─── Data in this exercise
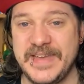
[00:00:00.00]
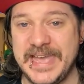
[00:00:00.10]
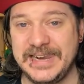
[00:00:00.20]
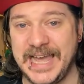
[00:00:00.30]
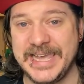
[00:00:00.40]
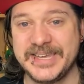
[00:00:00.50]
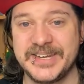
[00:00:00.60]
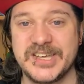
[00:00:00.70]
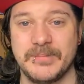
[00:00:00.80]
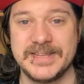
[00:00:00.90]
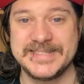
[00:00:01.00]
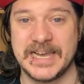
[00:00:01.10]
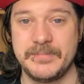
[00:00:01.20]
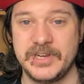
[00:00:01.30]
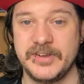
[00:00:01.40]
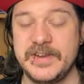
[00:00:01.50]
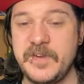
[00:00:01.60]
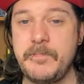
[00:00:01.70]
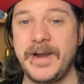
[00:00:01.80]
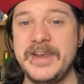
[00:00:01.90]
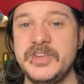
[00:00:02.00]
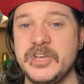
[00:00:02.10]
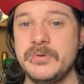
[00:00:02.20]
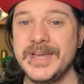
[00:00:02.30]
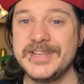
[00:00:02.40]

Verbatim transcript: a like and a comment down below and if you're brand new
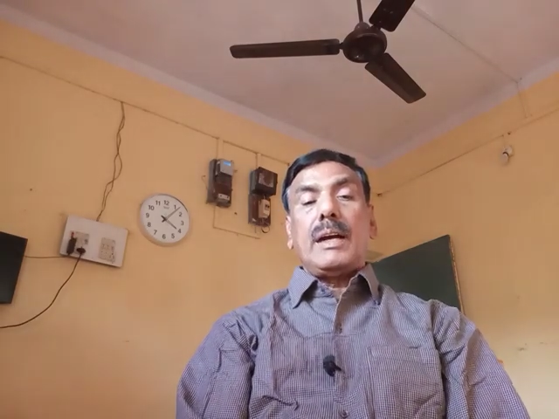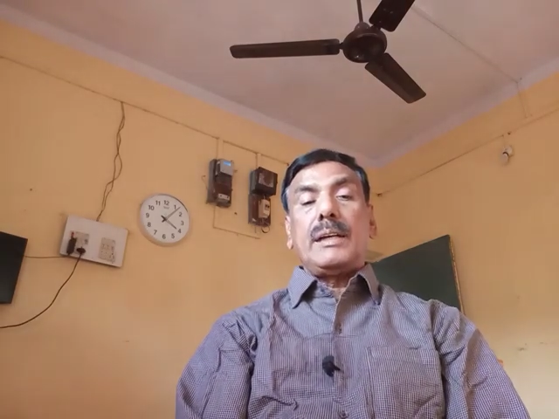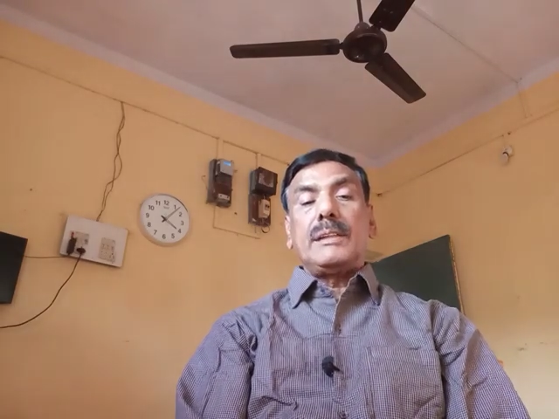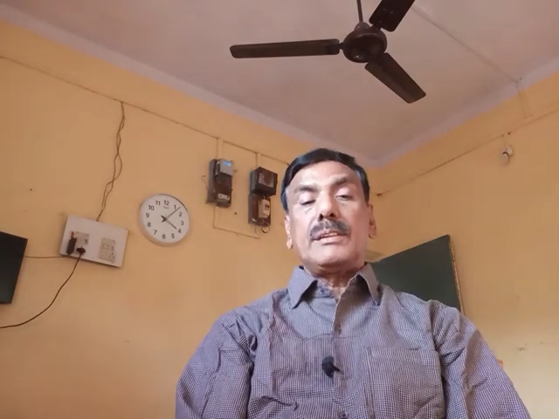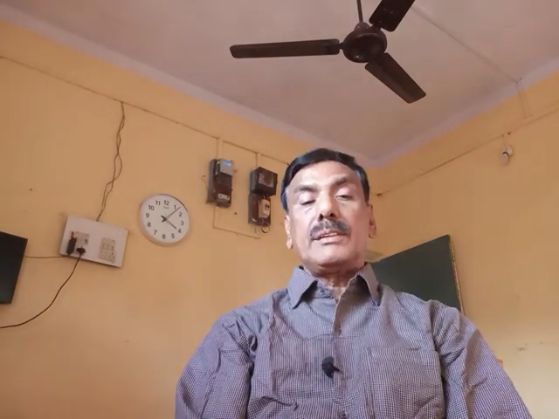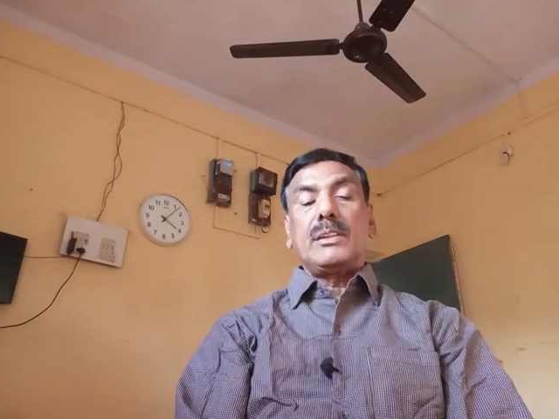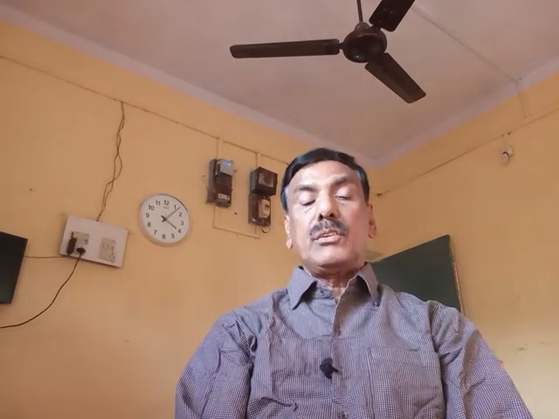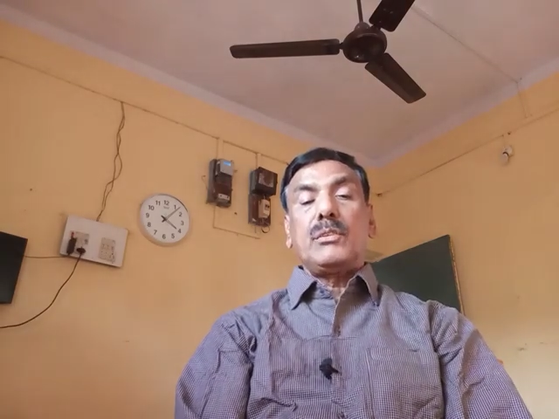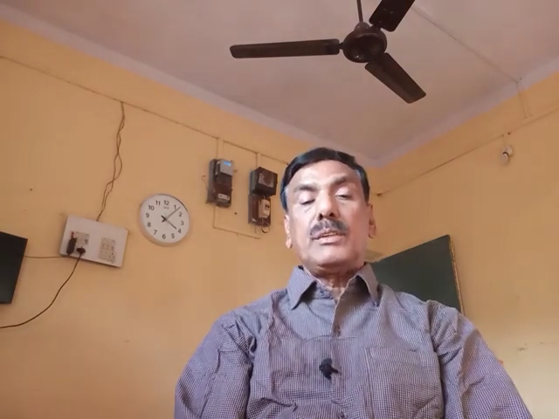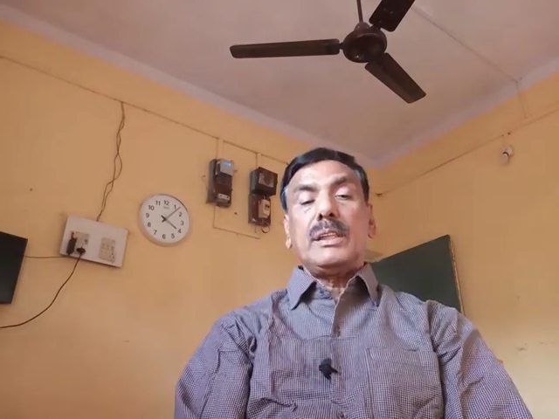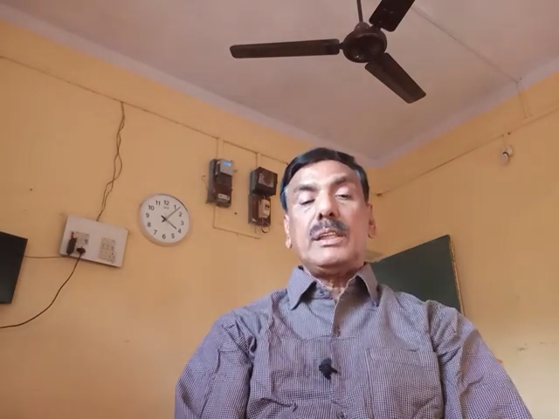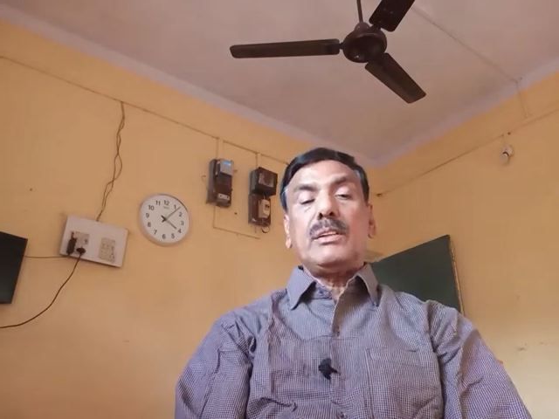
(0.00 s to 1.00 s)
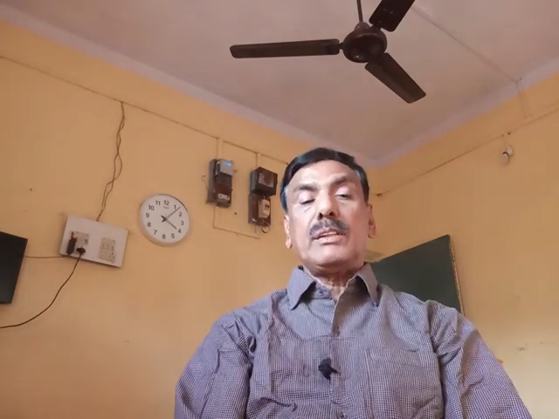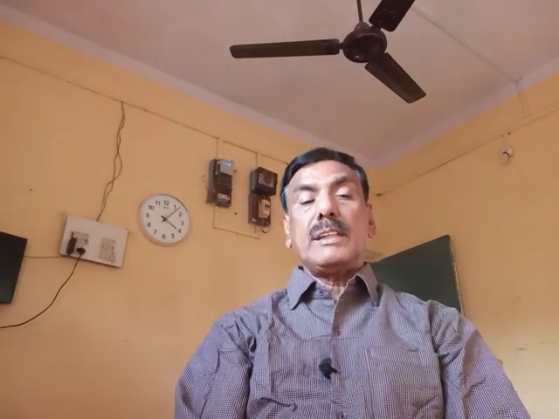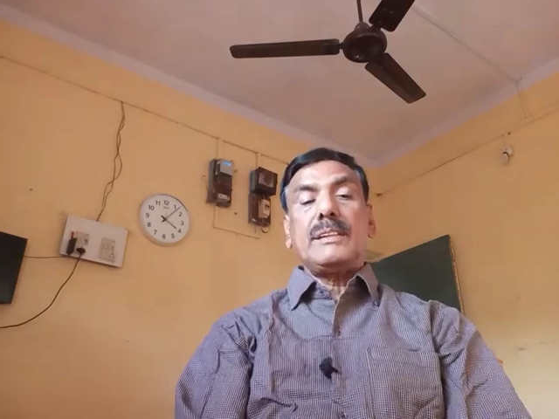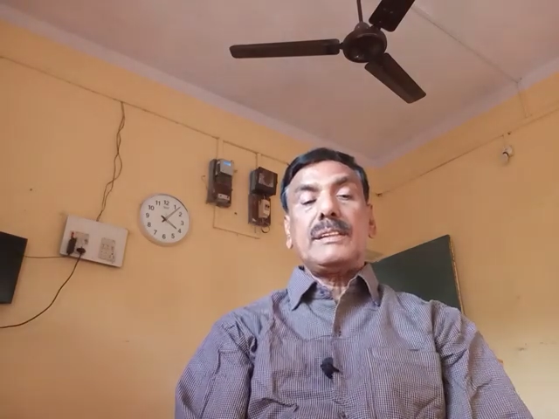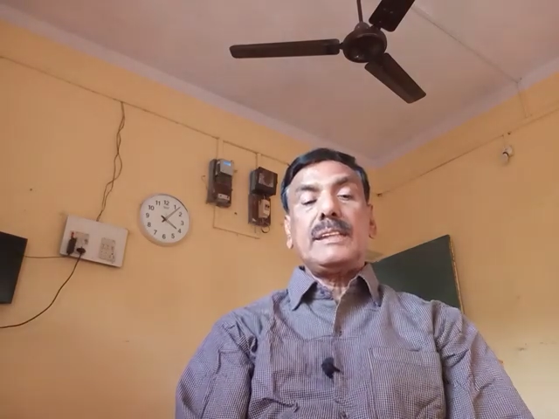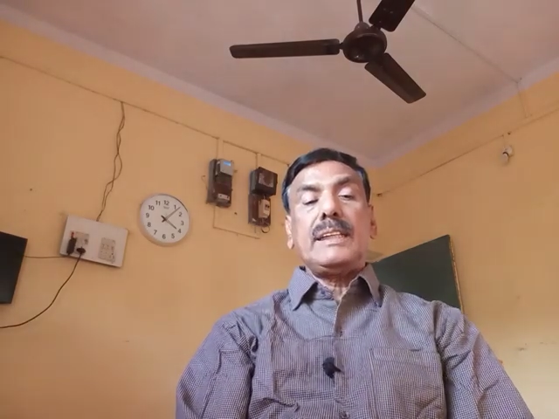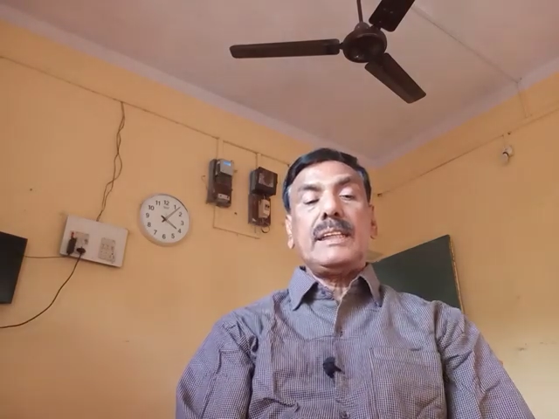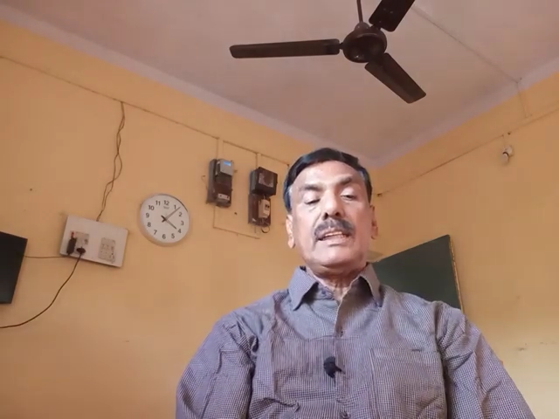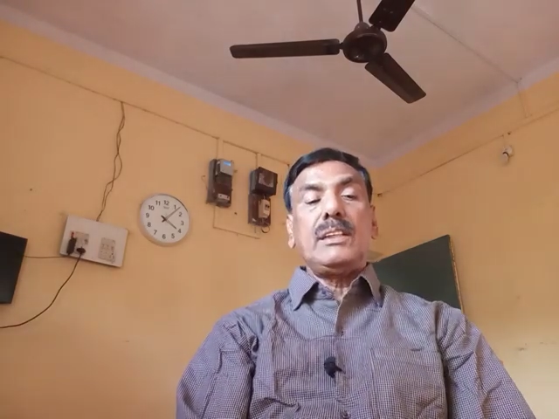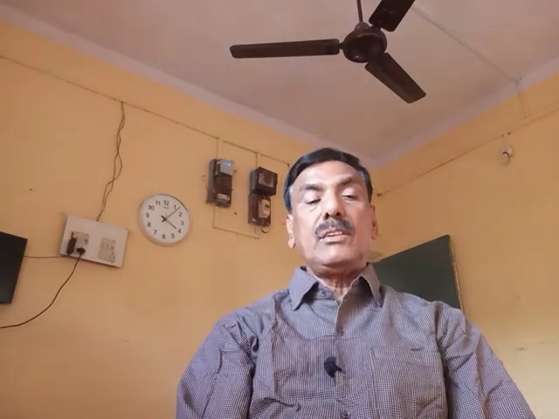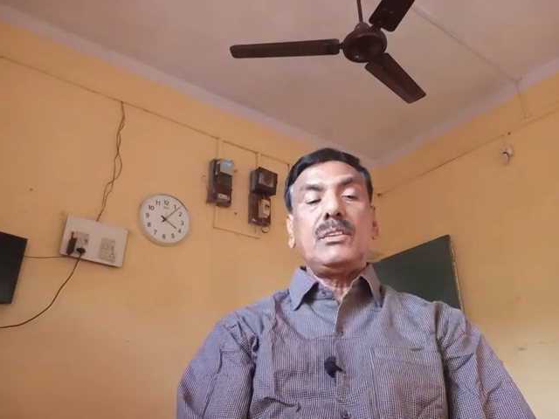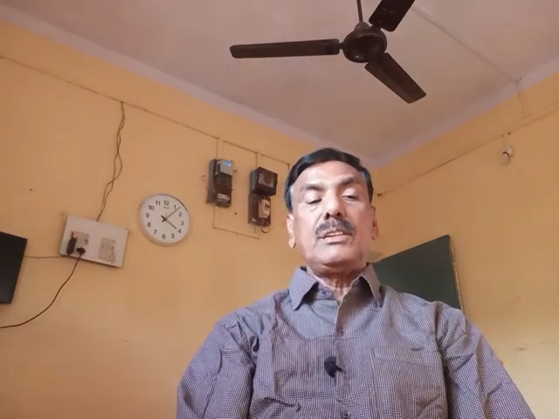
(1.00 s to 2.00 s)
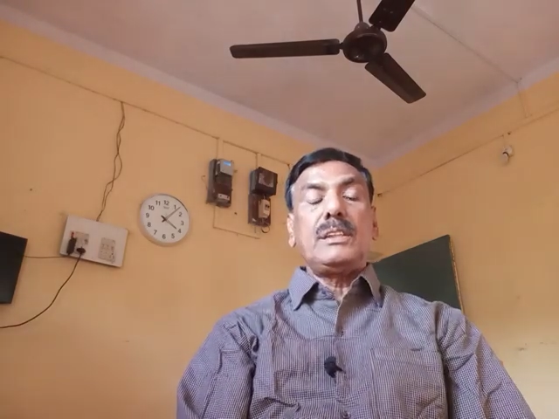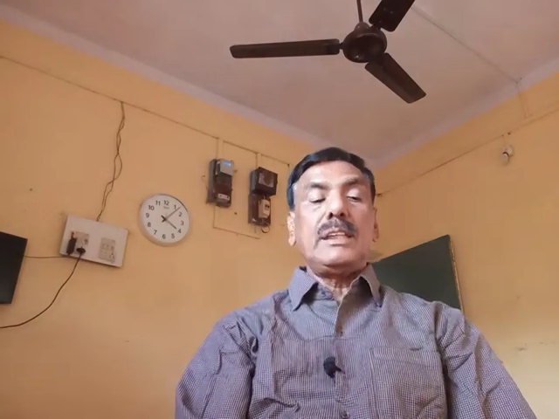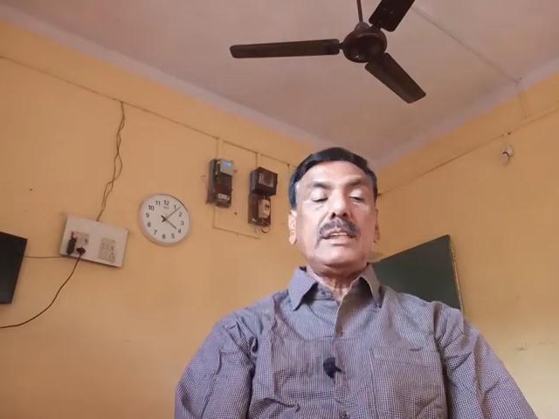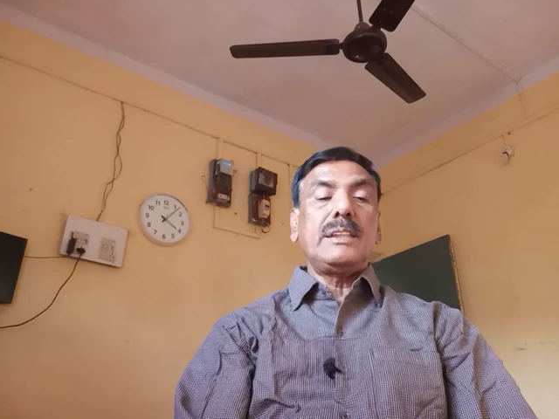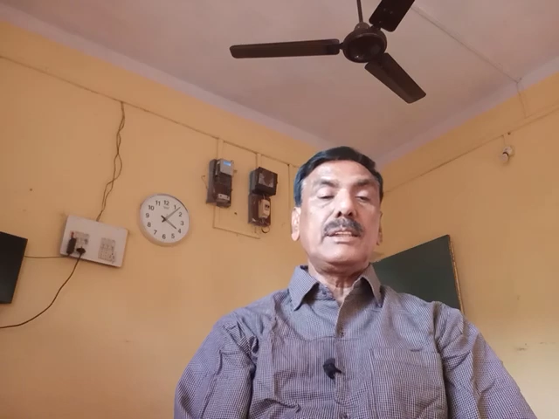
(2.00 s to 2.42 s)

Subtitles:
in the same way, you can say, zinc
──────
### What is required
Transcribe nothing but the lines from the one containing "[00:00:00.90]" through the final line of the records, exactly as written and without pictures.

### Task answer
[00:00:00.90]
[00:00:01.00]
[00:00:01.10]
[00:00:01.20]
[00:00:01.30]
[00:00:01.40]
[00:00:01.50]
[00:00:01.60]
[00:00:01.70]
[00:00:01.80]
[00:00:01.90]
[00:00:02.00]
[00:00:02.10]
[00:00:02.20]
[00:00:02.30]
[00:00:02.40]

Verbatim transcript: a like and a comment down below and if you're brand new
(0.00 s to 1.00 s)
(1.00 s to 2.00 s)
(2.00 s to 2.42 s)

Subtitles:
in the same way, you can say, zinc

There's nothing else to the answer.